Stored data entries
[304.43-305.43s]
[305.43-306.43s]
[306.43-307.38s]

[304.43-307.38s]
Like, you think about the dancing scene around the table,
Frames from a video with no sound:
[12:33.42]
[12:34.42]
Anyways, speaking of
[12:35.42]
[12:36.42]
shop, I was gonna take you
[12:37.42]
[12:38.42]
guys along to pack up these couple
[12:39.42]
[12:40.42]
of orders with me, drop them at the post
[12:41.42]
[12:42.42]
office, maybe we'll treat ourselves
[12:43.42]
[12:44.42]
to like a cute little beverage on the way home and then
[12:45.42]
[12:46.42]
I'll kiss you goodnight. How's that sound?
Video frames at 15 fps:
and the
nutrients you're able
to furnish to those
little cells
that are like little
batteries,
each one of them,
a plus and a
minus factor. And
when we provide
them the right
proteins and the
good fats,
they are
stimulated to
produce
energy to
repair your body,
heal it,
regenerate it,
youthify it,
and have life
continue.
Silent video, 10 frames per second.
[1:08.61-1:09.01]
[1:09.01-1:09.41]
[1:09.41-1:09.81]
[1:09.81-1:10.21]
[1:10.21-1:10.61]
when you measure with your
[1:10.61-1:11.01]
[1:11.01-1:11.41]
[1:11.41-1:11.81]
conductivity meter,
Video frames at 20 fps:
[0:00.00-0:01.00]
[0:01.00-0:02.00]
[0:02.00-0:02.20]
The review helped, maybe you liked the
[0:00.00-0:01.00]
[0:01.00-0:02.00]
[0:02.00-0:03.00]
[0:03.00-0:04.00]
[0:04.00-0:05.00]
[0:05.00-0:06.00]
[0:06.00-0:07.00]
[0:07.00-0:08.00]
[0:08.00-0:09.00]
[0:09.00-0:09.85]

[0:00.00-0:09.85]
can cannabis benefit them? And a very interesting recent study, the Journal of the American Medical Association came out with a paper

* _YOUR ASSIGNMENT_
Every entry should be printed again exactly as it stands.

* _SOLUTION_
[304.43-305.43s]
[305.43-306.43s]
[306.43-307.38s]

[304.43-307.38s]
Like, you think about the dancing scene around the table,
Frames from a video with no sound:
[12:33.42]
[12:34.42]
Anyways, speaking of
[12:35.42]
[12:36.42]
shop, I was gonna take you
[12:37.42]
[12:38.42]
guys along to pack up these couple
[12:39.42]
[12:40.42]
of orders with me, drop them at the post
[12:41.42]
[12:42.42]
office, maybe we'll treat ourselves
[12:43.42]
[12:44.42]
to like a cute little beverage on the way home and then
[12:45.42]
[12:46.42]
I'll kiss you goodnight. How's that sound?
Video frames at 15 fps:
and the
nutrients you're able
to furnish to those
little cells
that are like little
batteries,
each one of them,
a plus and a
minus factor. And
when we provide
them the right
proteins and the
good fats,
they are
stimulated to
produce
energy to
repair your body,
heal it,
regenerate it,
youthify it,
and have life
continue.
Silent video, 10 frames per second.
[1:08.61-1:09.01]
[1:09.01-1:09.41]
[1:09.41-1:09.81]
[1:09.81-1:10.21]
[1:10.21-1:10.61]
when you measure with your
[1:10.61-1:11.01]
[1:11.01-1:11.41]
[1:11.41-1:11.81]
conductivity meter,
Video frames at 20 fps:
[0:00.00-0:01.00]
[0:01.00-0:02.00]
[0:02.00-0:02.20]
The review helped, maybe you liked the
[0:00.00-0:01.00]
[0:01.00-0:02.00]
[0:02.00-0:03.00]
[0:03.00-0:04.00]
[0:04.00-0:05.00]
[0:05.00-0:06.00]
[0:06.00-0:07.00]
[0:07.00-0:08.00]
[0:08.00-0:09.00]
[0:09.00-0:09.85]

[0:00.00-0:09.85]
can cannabis benefit them? And a very interesting recent study, the Journal of the American Medical Association came out with a paper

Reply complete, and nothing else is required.